LISTED ENTRIES below:
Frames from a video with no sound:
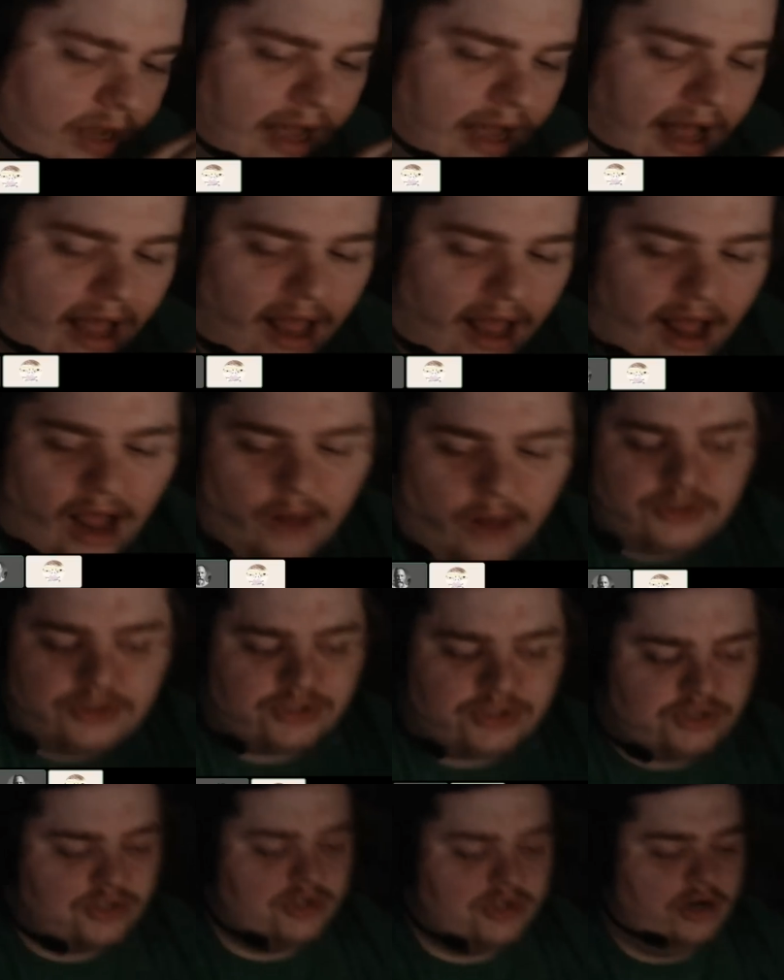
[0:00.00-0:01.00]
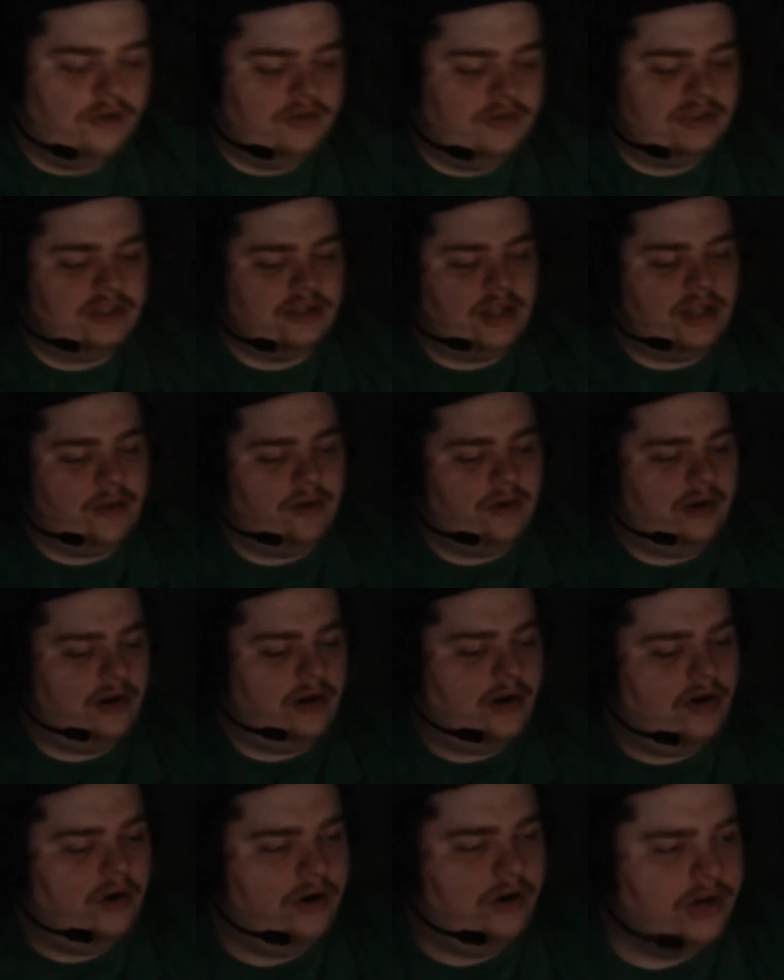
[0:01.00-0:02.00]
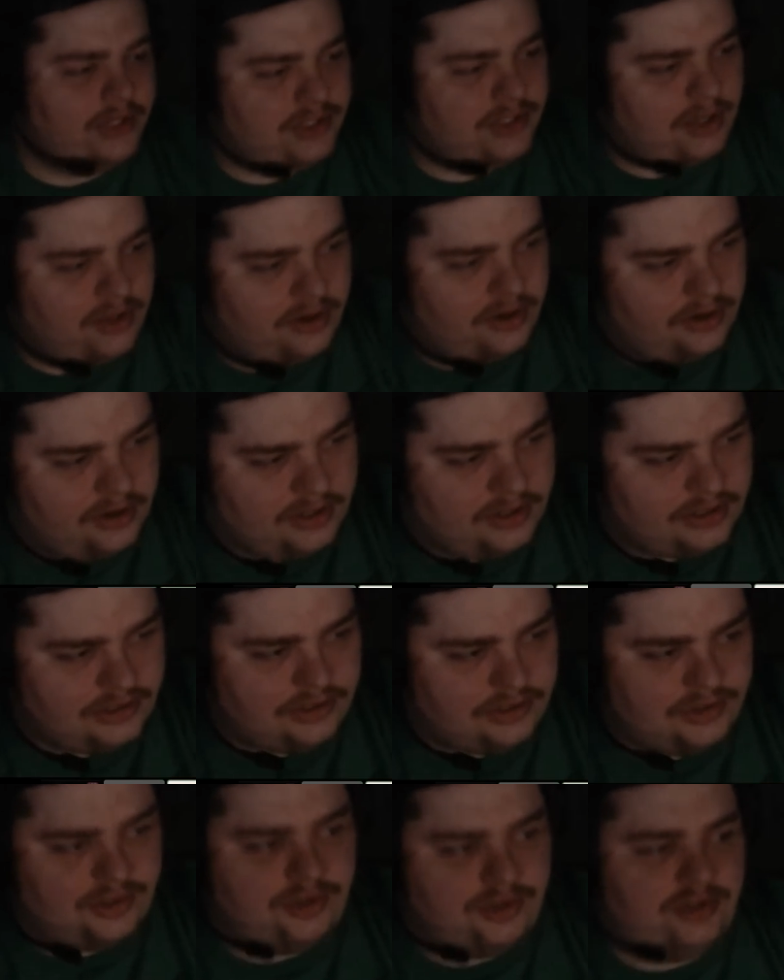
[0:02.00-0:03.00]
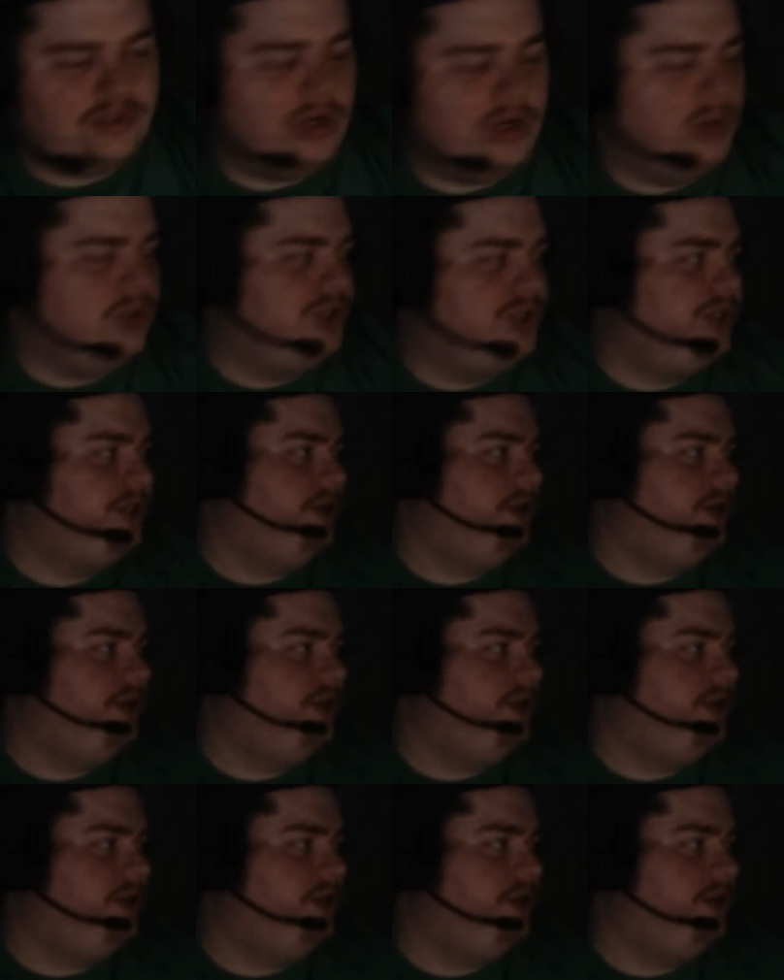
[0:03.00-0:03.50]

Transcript: Yeah, I was just nervous that they were going to hurt each other because they're just so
End of LISTED ENTRIES.
◆ DIRECTIONS FOR THIS TASK: Please output all of the data exactly as given, omitting any images it holds.

◆ OUTPUT:
Frames from a video with no sound:
[0:00.00-0:01.00]
[0:01.00-0:02.00]
[0:02.00-0:03.00]
[0:03.00-0:03.50]

Transcript: Yeah, I was just nervous that they were going to hurt each other because they're just so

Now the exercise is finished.